Ominous signs for public hospitals as long-term declines reach critical levels
Patients with chest pain, severe respiratory distress and acute stroke languish for hours in emergency departments while those needing cardiac surgery frequently wait months.
The performance of Australia’s hospitals is in critical long-term decline, with timely elective surgery and emergency department waiting times still having failed to recover following the Covid-19 pandemic.
The Australian Medical Association’s yearly Public Hospital Report Card shows that despite some improvements nationwide in certain categories of emergency department and elective surgery performance, and an overall increase in hospital beds, the performance of Australian public hospitals is still well below what it was before the pandemic.
And the longer-term trends are even more devastating, with public health systems fundamentally failing to meet the needs of an ageing population and the number of hospital beds per head of population for those aged over 65 the lowest on record.
“While we’ve seen a slight uptick this year, five-year trends show our hospitals buckling under increasing pressure,” said AMA president Danielle McMullen. “The stories I hear from colleagues are that they are working harder and harder to support a seemingly endless tide of patients needing care.”
The extent of the resourcing crisis facing state governments is made particularly stark in the 2025 public hospital report card, which shows that despite a substantial increase in beds, the investment still failed to keep up with overall population growth and changing demographics. People aged over 65 represent 17 per cent of Australia’s population but account for 40 per cent of instances of care in public hospitals and almost 50 per cent of patient days occupying beds.
The nation added 1607 public hospital beds in 2022-23, the latest period for which data is available, largely in NSW and Victoria.
“However, the benefits of these increased numbers are largely offset by Australia’s changing population,” the report states. “Despite 1932 new beds being made available between 2018-19 to 2022-23, the number of beds per 1000 Australians has fallen from 2.53 to 2.50. Further investment in hospital capacity is required every year of a similar size to 2022-23 to arrest the long-term decline in beds per capita.”
The number of beds per 1000 Australians aged over 65 is now the lowest on record at 14.3. It was more than double that in the early 1990s.
The small improvements in emergency department and elective surgery indicators have been welcomed by the AMA. These include improvements in the percentage of patients triaged as emergency being seen on time in EDs, an increase in the proportion of category 2 planned surgery patients being seen on time, and a drop in the median waiting time for planned surgery in some states.
But performance during 2023-24 across all indicators remained markedly worse than it was five years ago across all states and territories, raising fears that Australian public hospitals may never fully recover from the Covid-19 pandemic.
Those waiting too long for emergency department care and planned surgery include patients with severe health conditions. Nationwide, a third of all category 2 emergency department patients – whose conditions are triaged as health emergencies – had their treatment completed within the benchmark time frame of four hours.
“These are not patients with cuts and bruises,” Dr McMullen said. “ED patients who are
triaged as category 2, “emergency”, should be assessed and begin receiving treatment within 10 minutes. These are patients presenting with chest pain (likely of cardiac nature), severe respiratory distress, or acute stroke.”
Similarly, those waiting too long for elective surgery also included those on the category 2 list who needed heart valve replacements and surgeries to remedy congenital heart defects. Only 71 per cent of these patients had their surgery within 90 days, according to the latest data, a steep reduction from 83 per cent pre-pandemic. “These are not patients who can afford to wait,” Dr McMullen said.
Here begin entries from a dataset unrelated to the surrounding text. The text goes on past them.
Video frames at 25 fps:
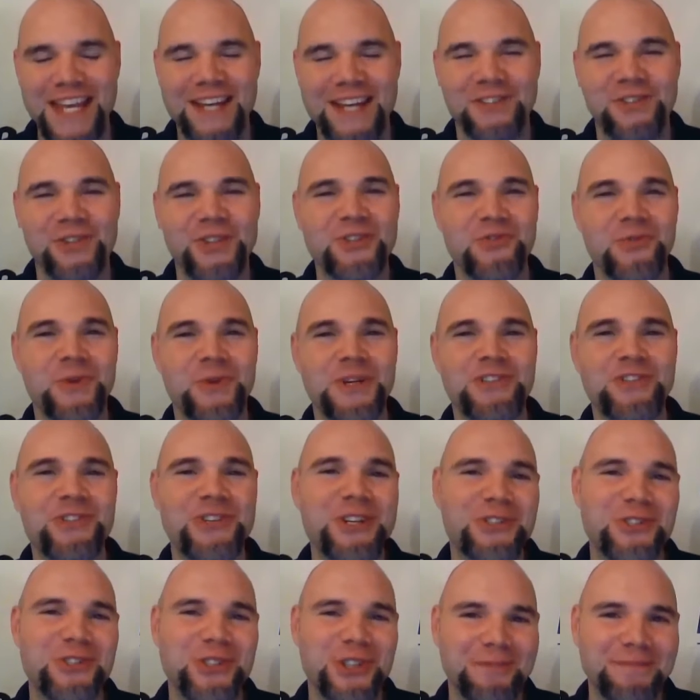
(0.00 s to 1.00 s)
to this week's
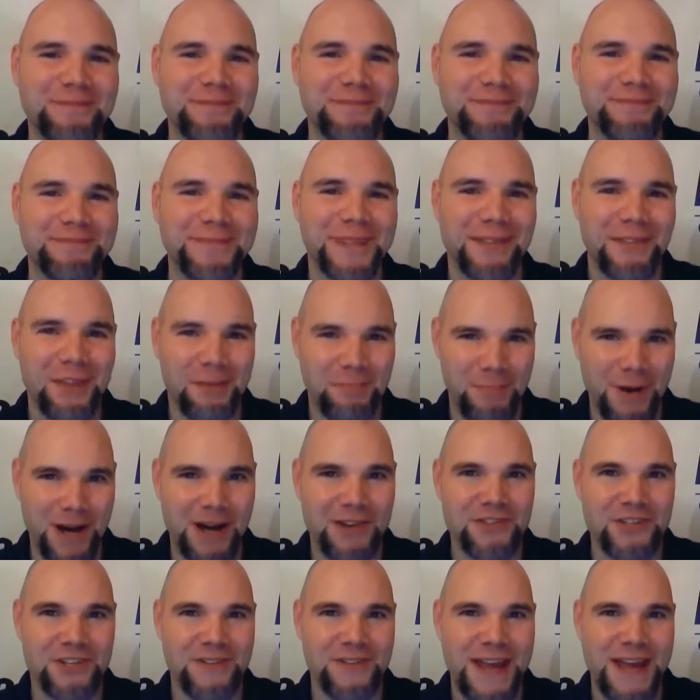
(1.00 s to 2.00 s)
edition of the
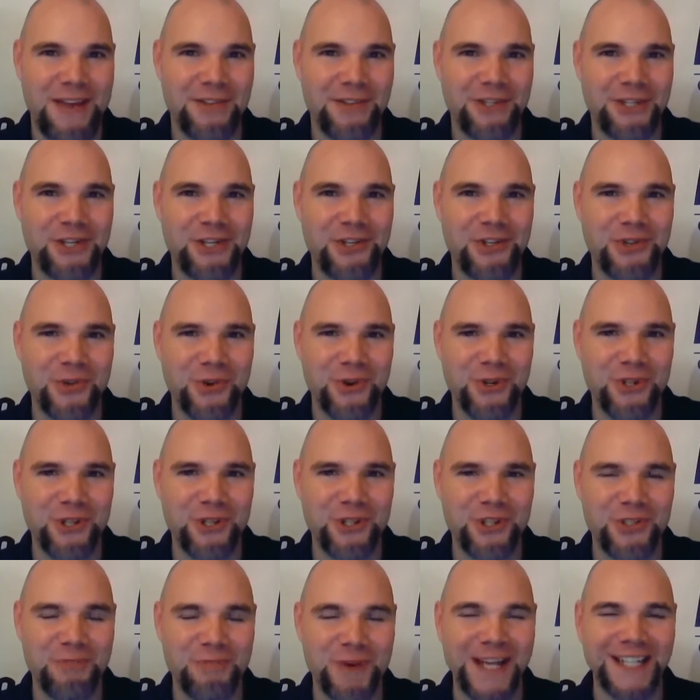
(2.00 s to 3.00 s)
Positive Athlete Georgia
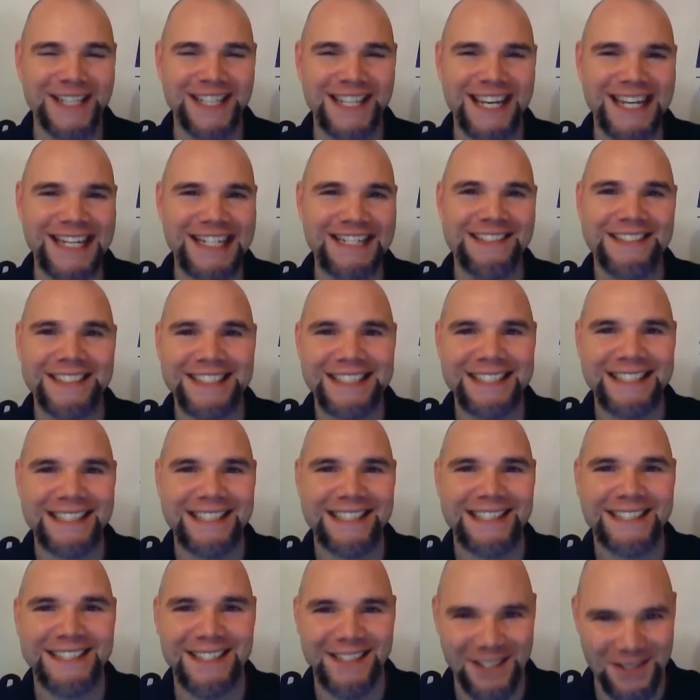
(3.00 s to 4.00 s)
Spotlight
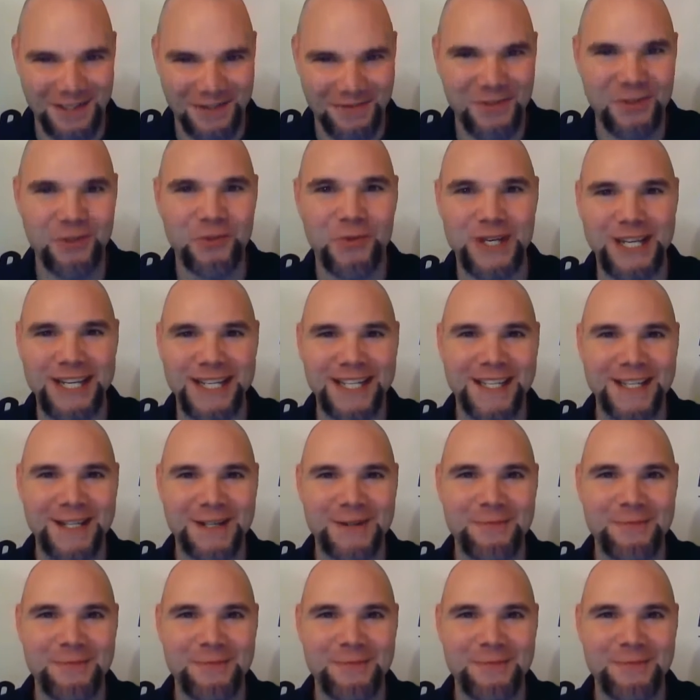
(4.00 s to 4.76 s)
of the Week.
While the focus leading up to the imminent calling of a federal election has been on bulk billing and primary care, long-term arrangements for the funding of public hospitals are hanging in the balance, with the commonwealth and states having failed to sign off on the next National Health Reform Agreement, forcing an interim 12-month stopgap deal.
The AMA report highlights the tensions involved, with state governments carrying the load of overburdened hospitals that are running near or at capacity across the nation, impeding the ability to make performance improvements and clear waiting lists.
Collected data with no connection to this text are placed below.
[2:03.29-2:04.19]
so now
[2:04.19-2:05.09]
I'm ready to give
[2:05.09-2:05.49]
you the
Although the federal government has agreed to fund 45 per cent of all public hospital activity in a future national funding agreement as well as lift the cap on its contribution, the state and territories cannot benefit from this commonwealth commitment without increasing the capacity of their hospitals.
Workforce shortages also loom as a critical threat to public hospitals. The AMA is calling for the creation of an independent national health workforce planning agency to address this crisis.